▸ ASSIGNMENT: From the line that holds "[2:53.92-2:54.82]" to the end of the records, reproduce every line exactly. No pictures.

▸ SUPPLIED INFORMATION:
^^^^^^^^^^^^^^^^

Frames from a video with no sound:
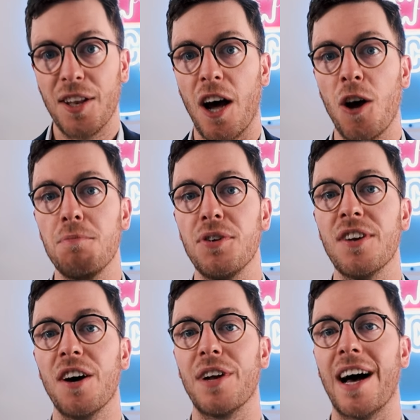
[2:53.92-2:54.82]
Now, I hope you
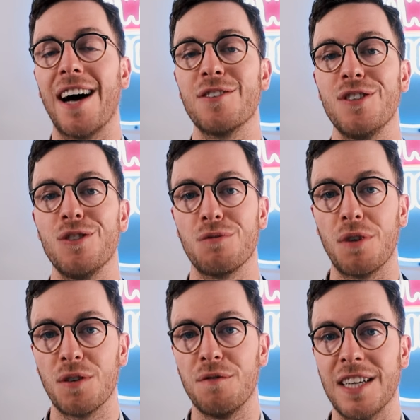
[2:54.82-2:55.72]
know now how to use
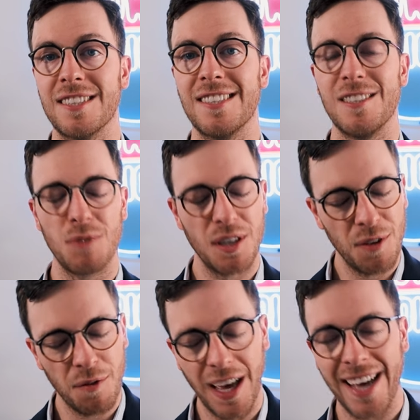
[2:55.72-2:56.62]
rosuvastatin, but
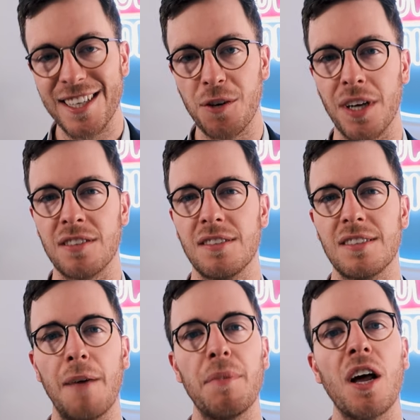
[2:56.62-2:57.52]
if you have any
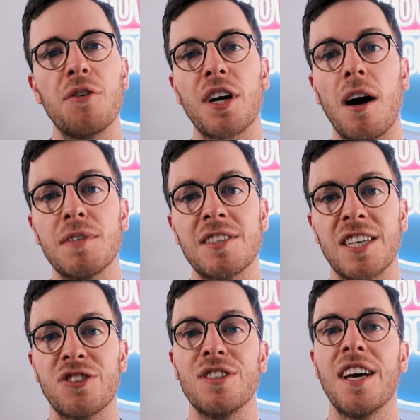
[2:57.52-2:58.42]
questions, let me know in the comment
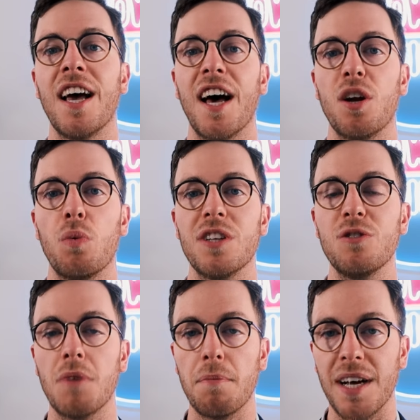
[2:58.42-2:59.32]
section, and I will
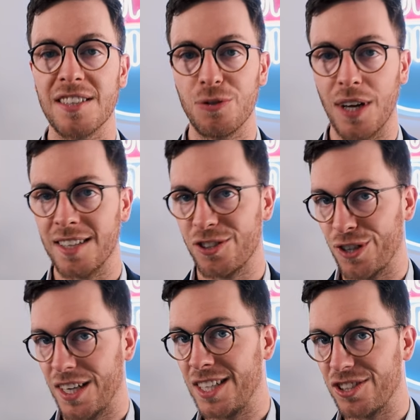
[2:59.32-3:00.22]
do my best to
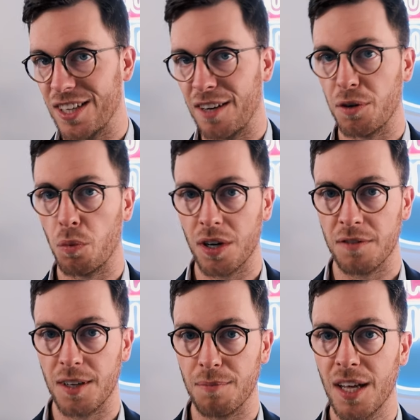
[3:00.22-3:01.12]
answer each and every one
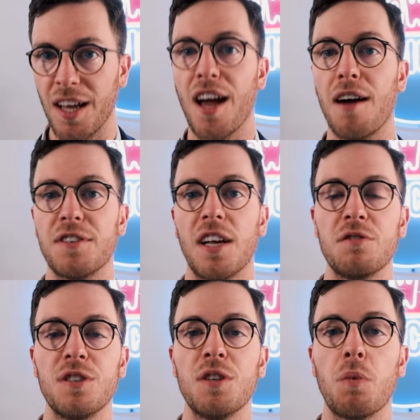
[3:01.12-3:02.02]
of them. And for
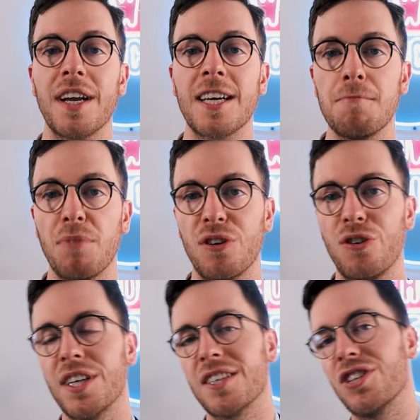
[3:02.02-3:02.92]
those of you that want to keep on
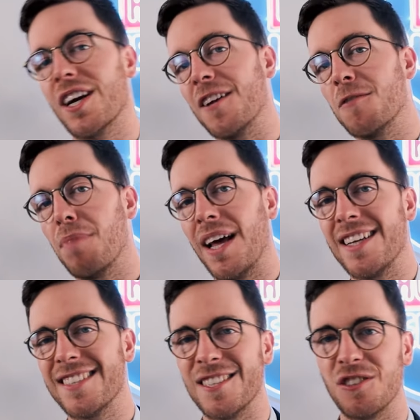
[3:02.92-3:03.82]
learning, check out the
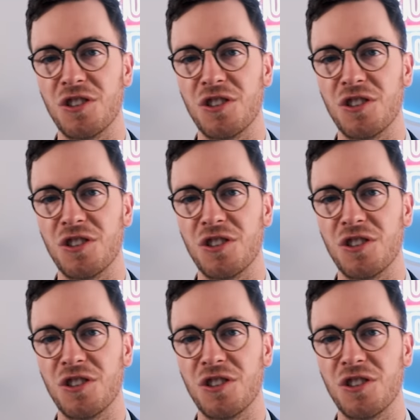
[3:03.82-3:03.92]
playlist in the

^^^^^^^^^^^^^^^^

▸ EXERCISE ANSWER:
[2:53.92-2:54.82]
Now, I hope you
[2:54.82-2:55.72]
know now how to use
[2:55.72-2:56.62]
rosuvastatin, but
[2:56.62-2:57.52]
if you have any
[2:57.52-2:58.42]
questions, let me know in the comment
[2:58.42-2:59.32]
section, and I will
[2:59.32-3:00.22]
do my best to
[3:00.22-3:01.12]
answer each and every one
[3:01.12-3:02.02]
of them. And for
[3:02.02-3:02.92]
those of you that want to keep on
[3:02.92-3:03.82]
learning, check out the
[3:03.82-3:03.92]
playlist in the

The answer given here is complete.